2) The only story in here that I haven't seen mentioned in the media and thought was interesting was that Anna Wintour, famous editor of "Vogue" and real life inspiration for Miranda Priestly in "The Devil Wears Prada", visited Trump Tower during the post-election, pre-Inauguration transition period to try to secure the position of Ambassador to the United Kingdom. According to the book, she also did the same thing to President Obama.

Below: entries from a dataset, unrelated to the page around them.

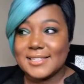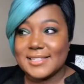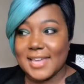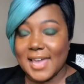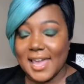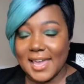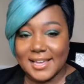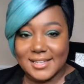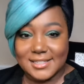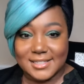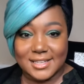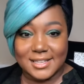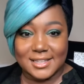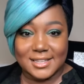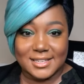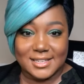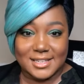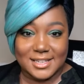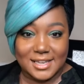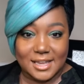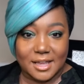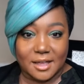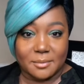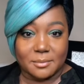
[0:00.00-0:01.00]
Take it to the
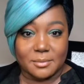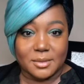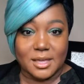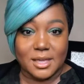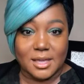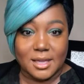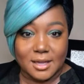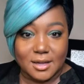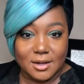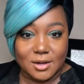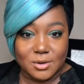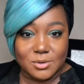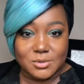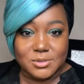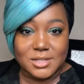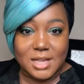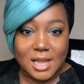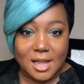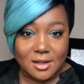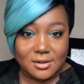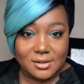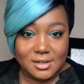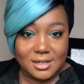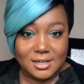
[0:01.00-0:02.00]
DM. It goes
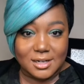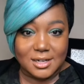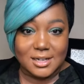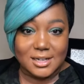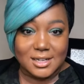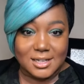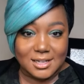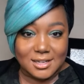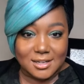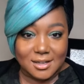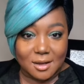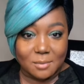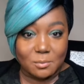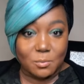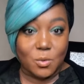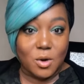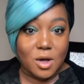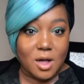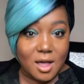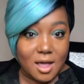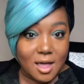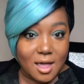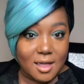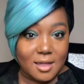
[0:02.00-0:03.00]
down in the DM.
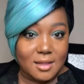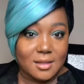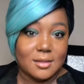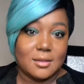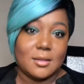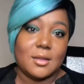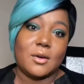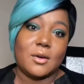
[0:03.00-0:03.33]
What?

3) This book has a surprising amount of backstory. If you're not sure how Steve Bannon got attached to the campaign and ended up in the White House, how Kellyanne Conway jumped from the Cruz campaign to the top of the current administration, or who the Mercers are, this book will do a lot to clear that up for you. While people have attacked the accuracy of some of the book, nobody has attacked those pieces, so I assume it is a fairly accurate history lesson.

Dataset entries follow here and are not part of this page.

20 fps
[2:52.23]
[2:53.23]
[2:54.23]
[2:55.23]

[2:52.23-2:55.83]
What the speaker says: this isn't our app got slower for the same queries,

4) "Jarvanka" is a wonderful nickname.
5) Jarvanka, if the book is to be believed, somehow still imagine themselves to be liberal Democrats despite being key players in this administration. They do not seem to understand that their brand is permanently tainted. I imagine this is a consequence of being so wealthy that you are insulated from direct criticism.
6) So much of this administration's behavior, and the stories that keep coming out in the news of secret meetings, financial entanglements, and botched security clearances, among other things, can be explained by the book's basic premise that this campaign never expected to win. They didn't care who they were actually meeting with, because they never imagined that their meetings would be scrutinized. Who looks at who the losers talked to? He never released his tax returns because he never imagined that his finances would actually matter. That's why there was no plan to divest from businesses, or to hire a staff, or to fill a slate of appointments. They didn't think any of it would be necessary.
So... was this a good book?
I think so. It was interesting, and if even half of it is true, it was very enlightening. I'm sure it won't be the only book about this administration, but I doubt any of the others will make this big of a splash.
Just when I thought I couldn't enjoy your writing more, I find your blog and there is "Mean Girls" discussion in a blog about the "president." Amazingness.